Паршин из-под надвинутой шапки поглядел на сутулую извозчичью спину… Куркинский! Вот и он, Паршин, куркинский. У извозчика за зиму — полтораста рублей, а у Паршина тысяч пятнадцать перебывало. А что толку? Извозчик на своей дрянной клячонке вот-вот в Куркино вернётся, там хоть изба — его да двух сыновей-солдат. А от Паршина с его тысячами? Даже памяти в родном селе не осталось. А хорошо бы плюнуть на все — и домой. Скинуть бы эти бобры, засучить рукава — да обратно в сельскую кузницу! Весёлый звон наковальни и жар горна, подковы, рессоры, ободья, шкворни да тяжи… А к вечеру истома во всем теле. Дыхание размокшей земли и лопающейся почки, первые девичьи песни по весне, когда девкам ещё в поле делать нечего, а весна пришла и спать не хочется. А он-то, кузнец, своё отзвонил и свободен! Забот никаких… Да-а! А главное — нет вот этого сосущего страха: как бы не сделать неверного шага! В деревне — все шаги верные, не то что здесь: ни на «деле», ни просто на улице, ни дома, ни вот сейчас, в извозчичьей пролётке, нигде нет уверенности, что не следят за тобой зоркие глаза, напавшие на твой след, отмечающие каждый твой шаг, выжидающие только одного — поймать с поличным. Паршин отлично понимает: неизбежное — неизбежно. В тот первый день, когда сошёл с прямого пути, он сам подписал себе верный приговор. От этого приговора не уйдёшь никуда. Рано или поздно, на большом «деле» или на пустяках, но… Сегодня замели следы, завтра откупились от шпика, послезавтра ещё как-нибудь, ну, а там… Там решётка и серый халат. А Фелица? Вот в Фелице-то главная заковыка и есть. Кабы не Фелица, он бы сегодня же, сейчас вот повернул извозчика к вокзалу, взял билет — и долой с московской дорожки.
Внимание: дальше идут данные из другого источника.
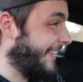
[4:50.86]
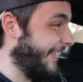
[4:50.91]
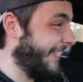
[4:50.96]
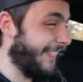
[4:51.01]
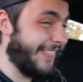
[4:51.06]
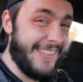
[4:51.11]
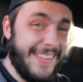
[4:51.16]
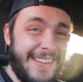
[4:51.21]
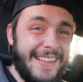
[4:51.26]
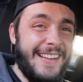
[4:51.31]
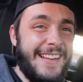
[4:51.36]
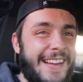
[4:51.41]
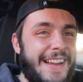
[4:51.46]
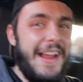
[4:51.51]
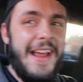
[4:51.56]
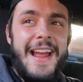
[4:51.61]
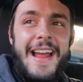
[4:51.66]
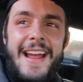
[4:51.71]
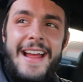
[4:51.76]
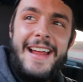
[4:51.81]
dude,
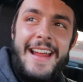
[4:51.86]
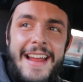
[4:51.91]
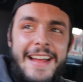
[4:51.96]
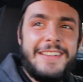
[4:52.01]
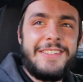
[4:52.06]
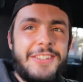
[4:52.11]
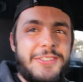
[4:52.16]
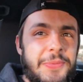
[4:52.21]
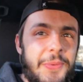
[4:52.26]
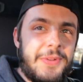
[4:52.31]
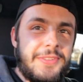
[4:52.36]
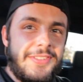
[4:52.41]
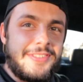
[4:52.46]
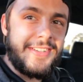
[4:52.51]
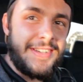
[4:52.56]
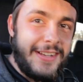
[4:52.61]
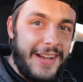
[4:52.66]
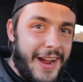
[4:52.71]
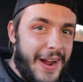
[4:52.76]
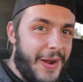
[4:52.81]
it just wants to
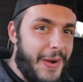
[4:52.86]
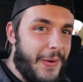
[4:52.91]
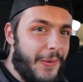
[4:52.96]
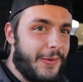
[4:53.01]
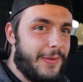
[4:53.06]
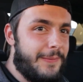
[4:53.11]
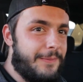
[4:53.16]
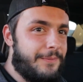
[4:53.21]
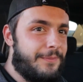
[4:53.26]
go.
Пока не поздно, пока голова да случай сберегли от каторжного клейма. А то дорога известная: тюрьма, каторга, Сибирь, побег, и в опорках, в тряпьё — Хива. Тогда уже наверняка та самая Хива, о которую он теперь и сапог марать не станет. Тогда уж не миновать Сухого оврага.

вернуться

3

«Сашенька» — двадцатипятирублевая кредитка (с изображением Александра III).